Lorsque de saintes images étaient exposées au-dessus des autels dédiés à la Vierge ou aux saints, elles consistaient toujours en peintures ou en reliefs d’orfèvrerie. Tous les textes que nous possédons permettent d’établir une distinction fondamentale entre l’usage suivi au même moment dans les provinces du Nord et celles du Midi. Ce fut sans doute sous un bas-relief ou une peinture qu’Hincmar, archevêque de Reims (845-882), lit inscrire un distique de sa composition en l’honneur de la Vierge[1]. De même le Christ de majesté entre saint Pierre et saint Paul, placé, au début du XIe siècle, au-dessus du tombeau de*saint Vanne, par l’abbé Richard, devait être une gravure au trait ou une œuvre de métal repoussé[2].

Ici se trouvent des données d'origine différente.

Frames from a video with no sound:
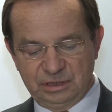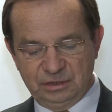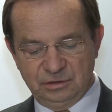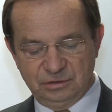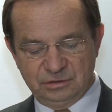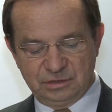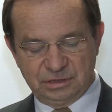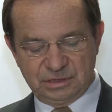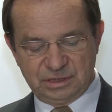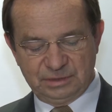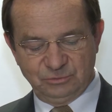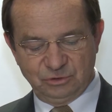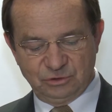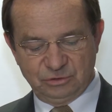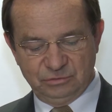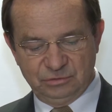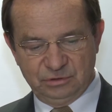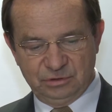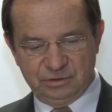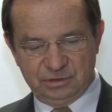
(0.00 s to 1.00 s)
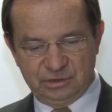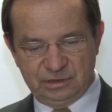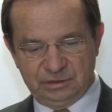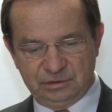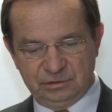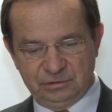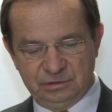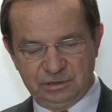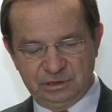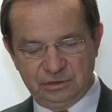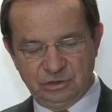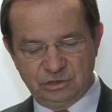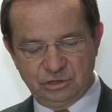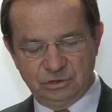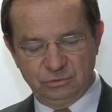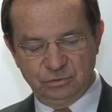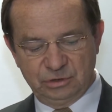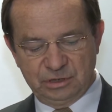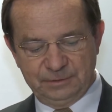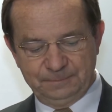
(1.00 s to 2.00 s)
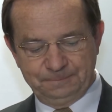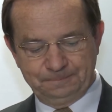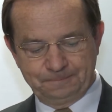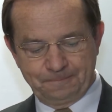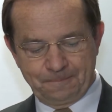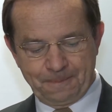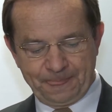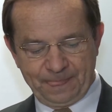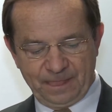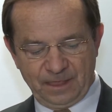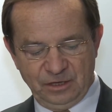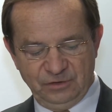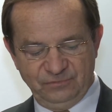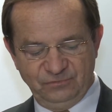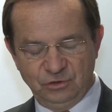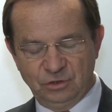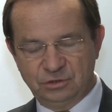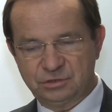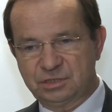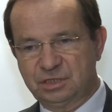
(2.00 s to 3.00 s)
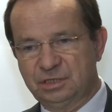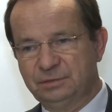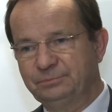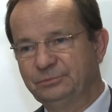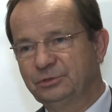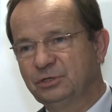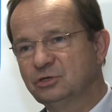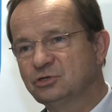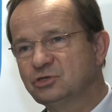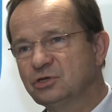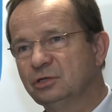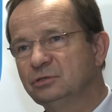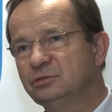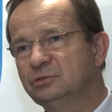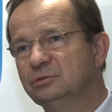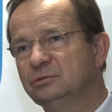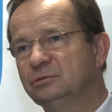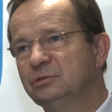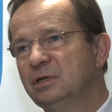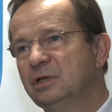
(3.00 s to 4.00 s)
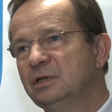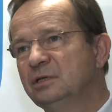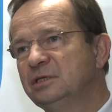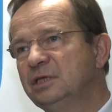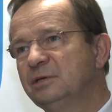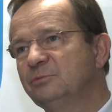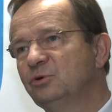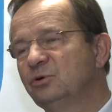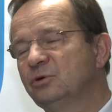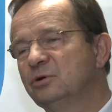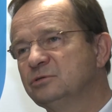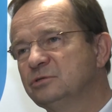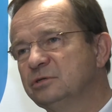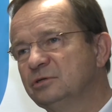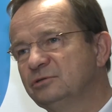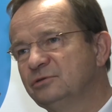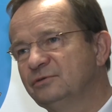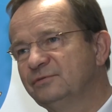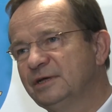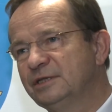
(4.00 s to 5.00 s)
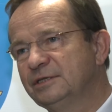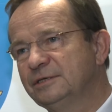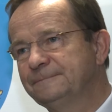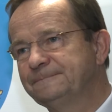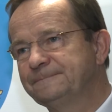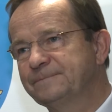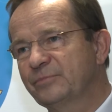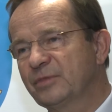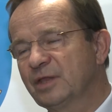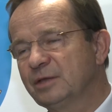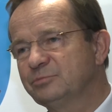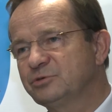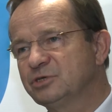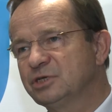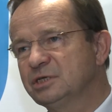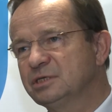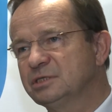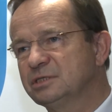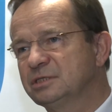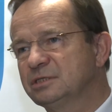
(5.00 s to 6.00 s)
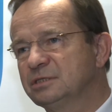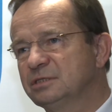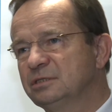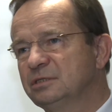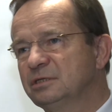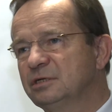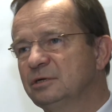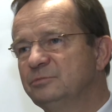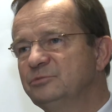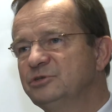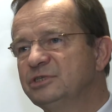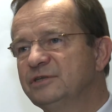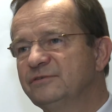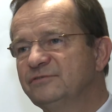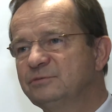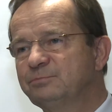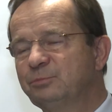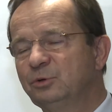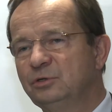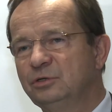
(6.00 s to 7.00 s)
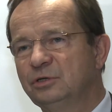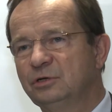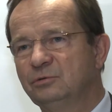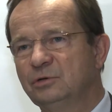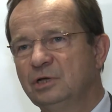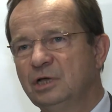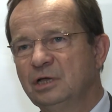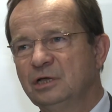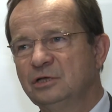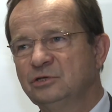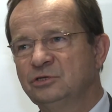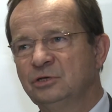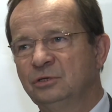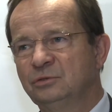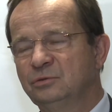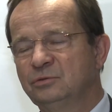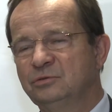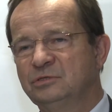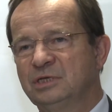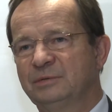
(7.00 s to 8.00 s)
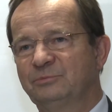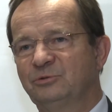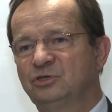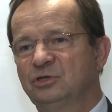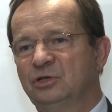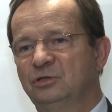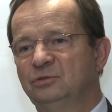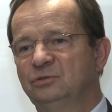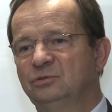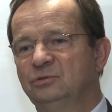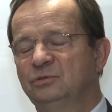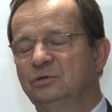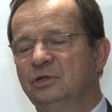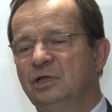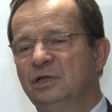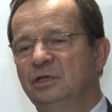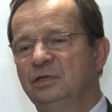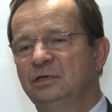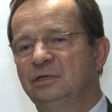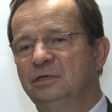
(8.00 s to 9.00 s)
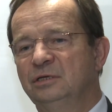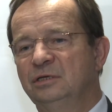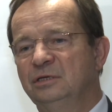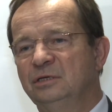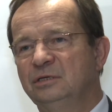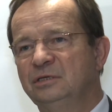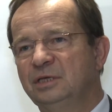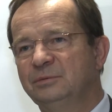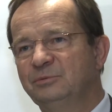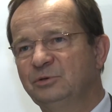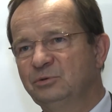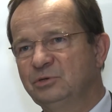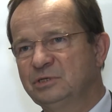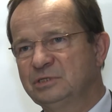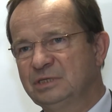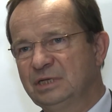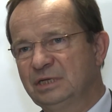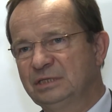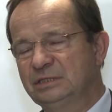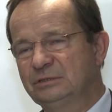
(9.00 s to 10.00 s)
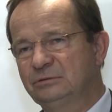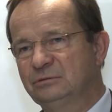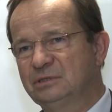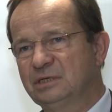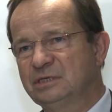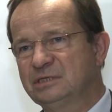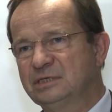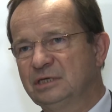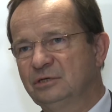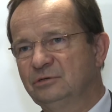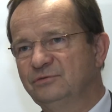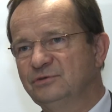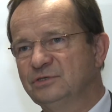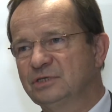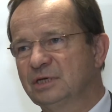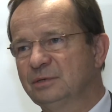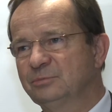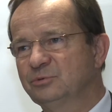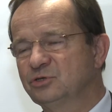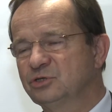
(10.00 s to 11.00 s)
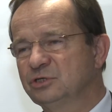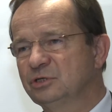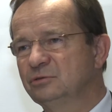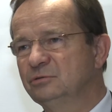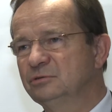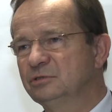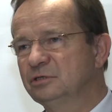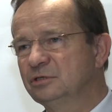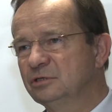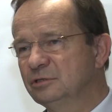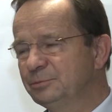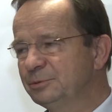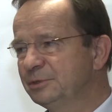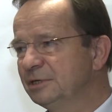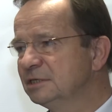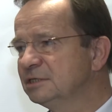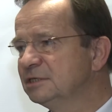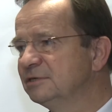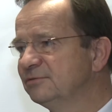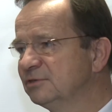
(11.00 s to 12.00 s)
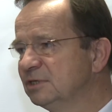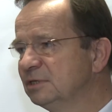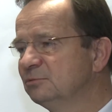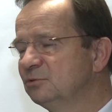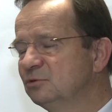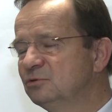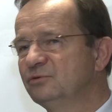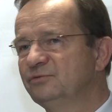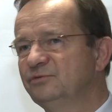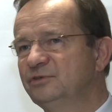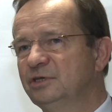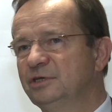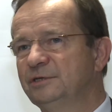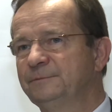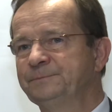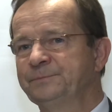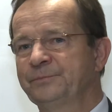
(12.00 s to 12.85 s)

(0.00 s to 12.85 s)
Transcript: jednostek samorządu terytorialnego jest drukiem i wnioskiem rządu. Nie był konsultowany mm, przez Komisję Wspólną Rządu i Samorządu. Nie były znane tutaj stanowiska poszczególnych korporacji, w tym głównie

Il est vrai que l’on trouve, dans certains sanctuaires du nord de la France et de Belgique, des statues archaïques de Vierges très vénérées qui ressemblent aux statues-reliquaires du Midi. Mais lorsqu’on étudie les légendes qui sont le point de départ de ce culte, on voit qu’elles ne remontent pas plus haut que le XIIe ou le XIIIe siècle, comme celle de Notre-Dame de Laval, près de Montbrison, que l’on croit avoir été rapportée d’Orient par saint Louis, ou celle de Notre-Dame de Liesse (arrondissement de Laon), venue aussi de Syrie en 1134. Quant à la célèbre statue de Chartres, détruite en 1793, et qui passait pour avoir été taillée par les druides dans un tronc d’arbre, il est évident que sa légende même exclut l’hypothèse d’une statue-reliquaire, bien que le type qui nous en a été conservé soit bien celui d’une Vierge de majesté. Il est bon d’ailleurs de remarquer que l’étonnement témoigné par Bernard, écolier de Chartres, en 1013 devant les statues méridionales, rend l’existence de cette madone au XIe siècle fort douteuse. Si elle eût été alors à Chartres l’objet d’un culte, on ne s’expliquerait pas que Bernard n’eut pas eu l’idée de la rapprocher des œuvres analogues du Midi. Bien plus, l’existence à Chartres de reliques insignes de la Vierge et en particulier du fameux « Voile » est certaine depuis la fin du IXe siècle ; or, jusqu’à la Révolution, ce voile fut toujours conservé dans une châsse, et c’est devant cette châsse, et non devant la statue qu’ont lieu les faits racontés dans les anciens

  1. Flodoard, Patrologie latine, t. 135, 144.
  2. Monumenta Germaniæ. Scriptores, VIII, 373-375.